基金supported by "973" project(2005CB522902)Grand Science and Technology Special Project (2008ZX10002-010,015)Shanghai Municipal Government (8410706800)
文摘Chronic infection of hepatitis B virus (HBV) presents one of the serious public health challenges worldwide. Current treatment of chronic hepatitis B (CHB) is limited, and is composed of interferon and nucleoside/nucleotide reverse transcriptase inhibitors (NRTI). Interferon is poorly tolerated and is only responsive in a small fraction of CHB patients and NRTIs often face the problem of emergence of drug resistance during long-term treatment.

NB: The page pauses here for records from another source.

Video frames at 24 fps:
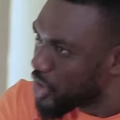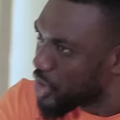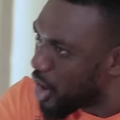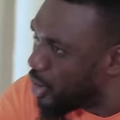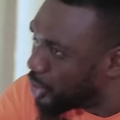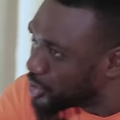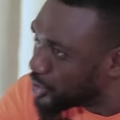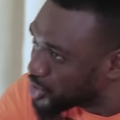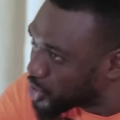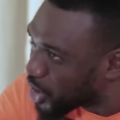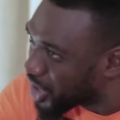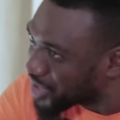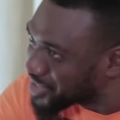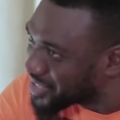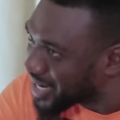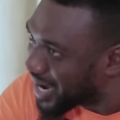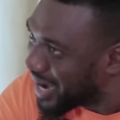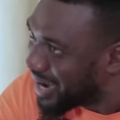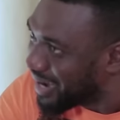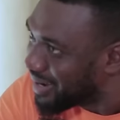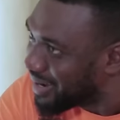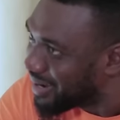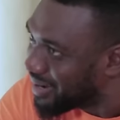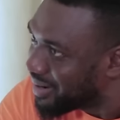Your own
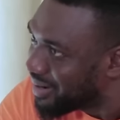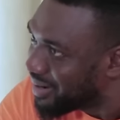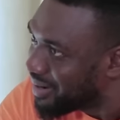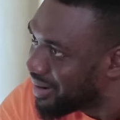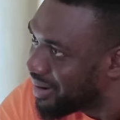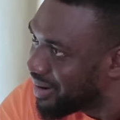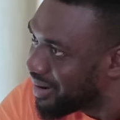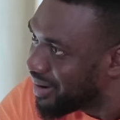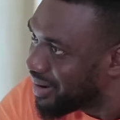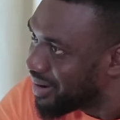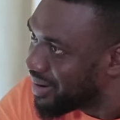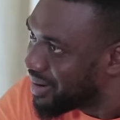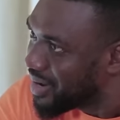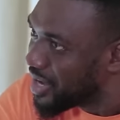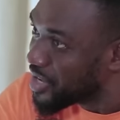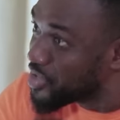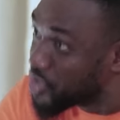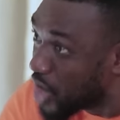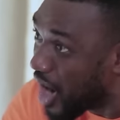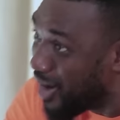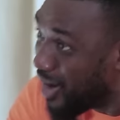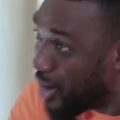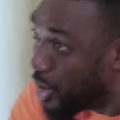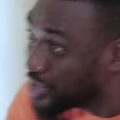daughter?
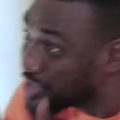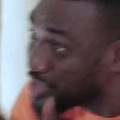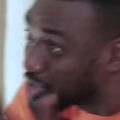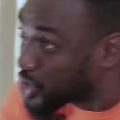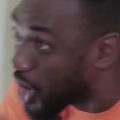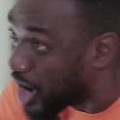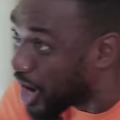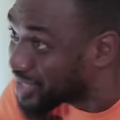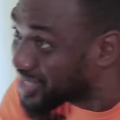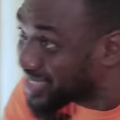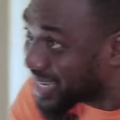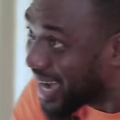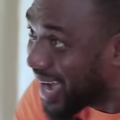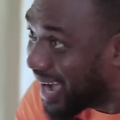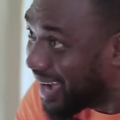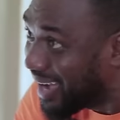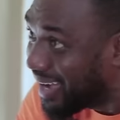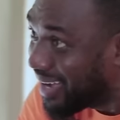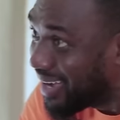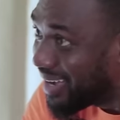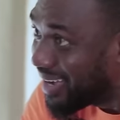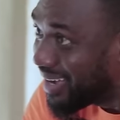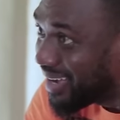Your own daughter?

The current treatment of CHB can be improved in several ways including genotyping mutations associated with drug resistance before treatment to guide the choice of NRTIs and suitable combinations among NRTIs and interferon. It is important to continue research in the identification of novel therapeutic targets in the life cycle of HBV or in the host immune system to stimulate the development of new antiviral agents and immunotherapies. Several antiviral agents targeting HBV entry, cccDNA, capsid formation, viral morphogenesis and virion secretion, as well as two therapeutic vaccines are currently being evaluated in preclinical studies or in clinical trials to assess their anti-HBV efficacy.